Top of Provided information

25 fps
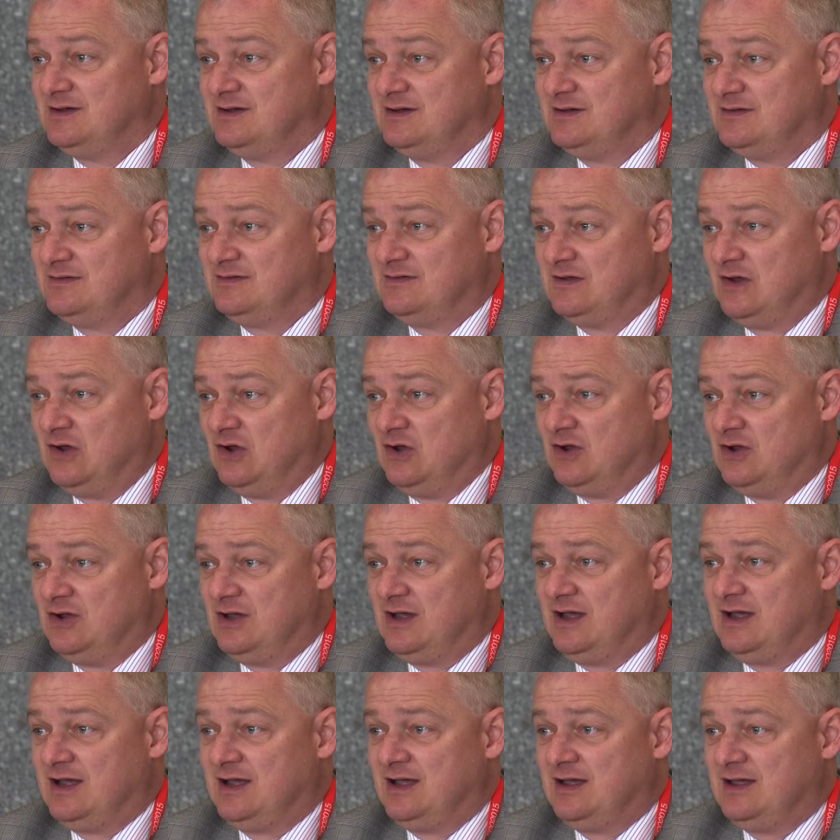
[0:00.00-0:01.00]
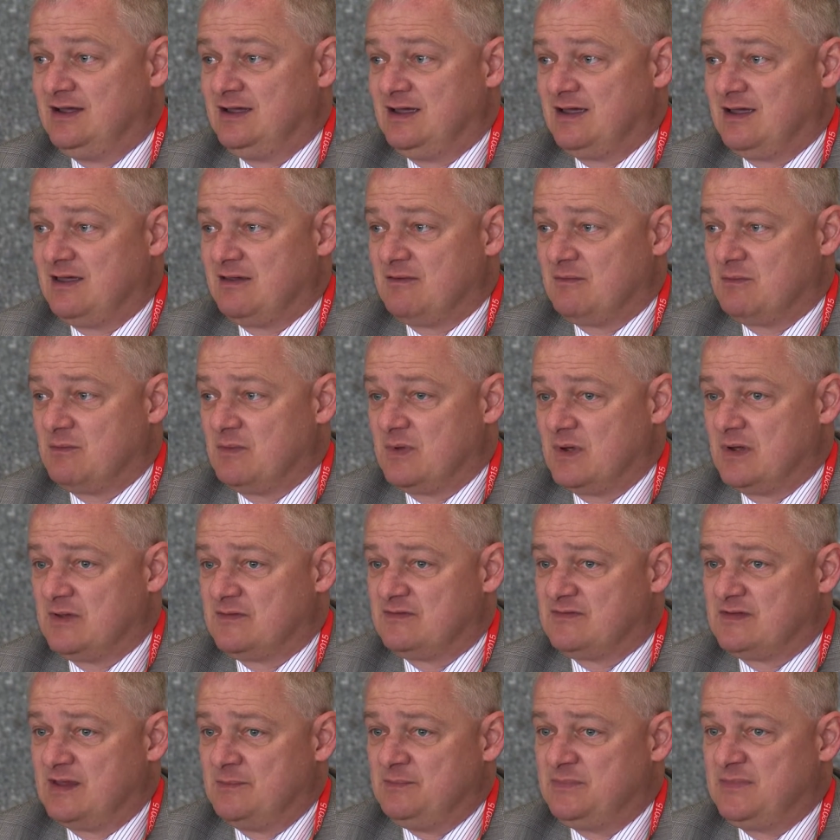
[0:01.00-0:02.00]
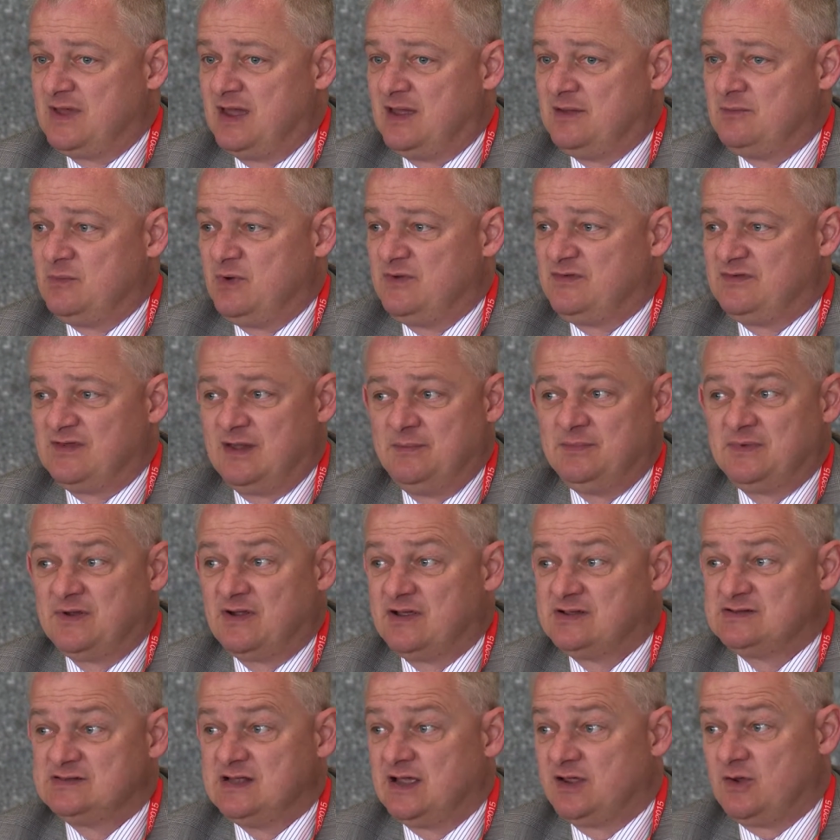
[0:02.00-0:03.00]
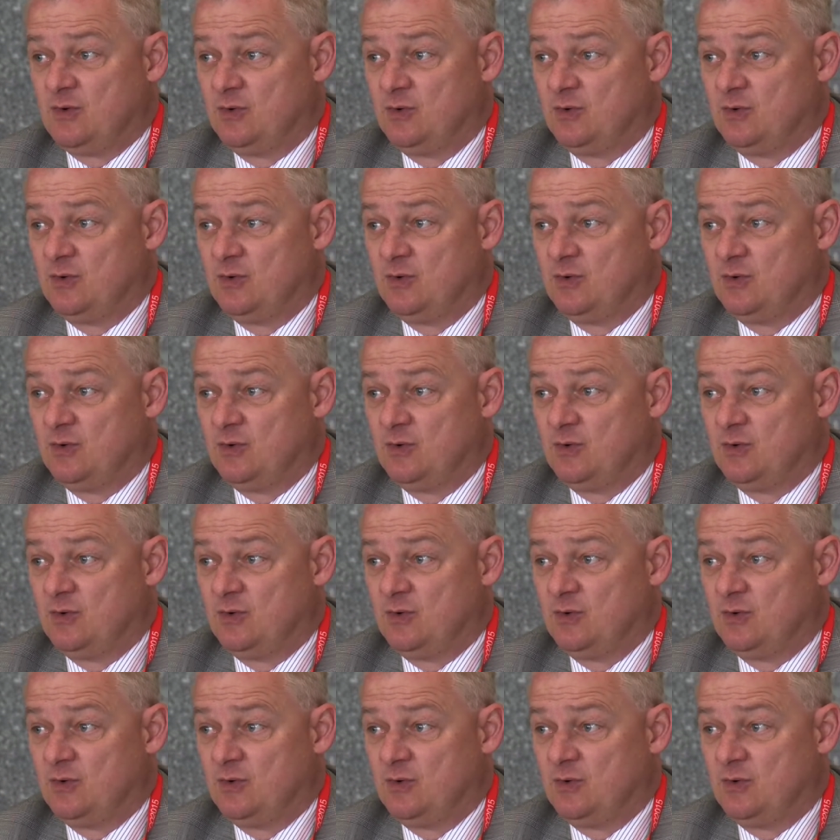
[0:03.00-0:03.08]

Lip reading: So sometimes with some drugs like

Bottom of Provided information

Exercise prompt: Copy the material above in full and exactly, skipping pictures.

Answer:
25 fps
[0:00.00-0:01.00]
[0:01.00-0:02.00]
[0:02.00-0:03.00]
[0:03.00-0:03.08]

Lip reading: So sometimes with some drugs like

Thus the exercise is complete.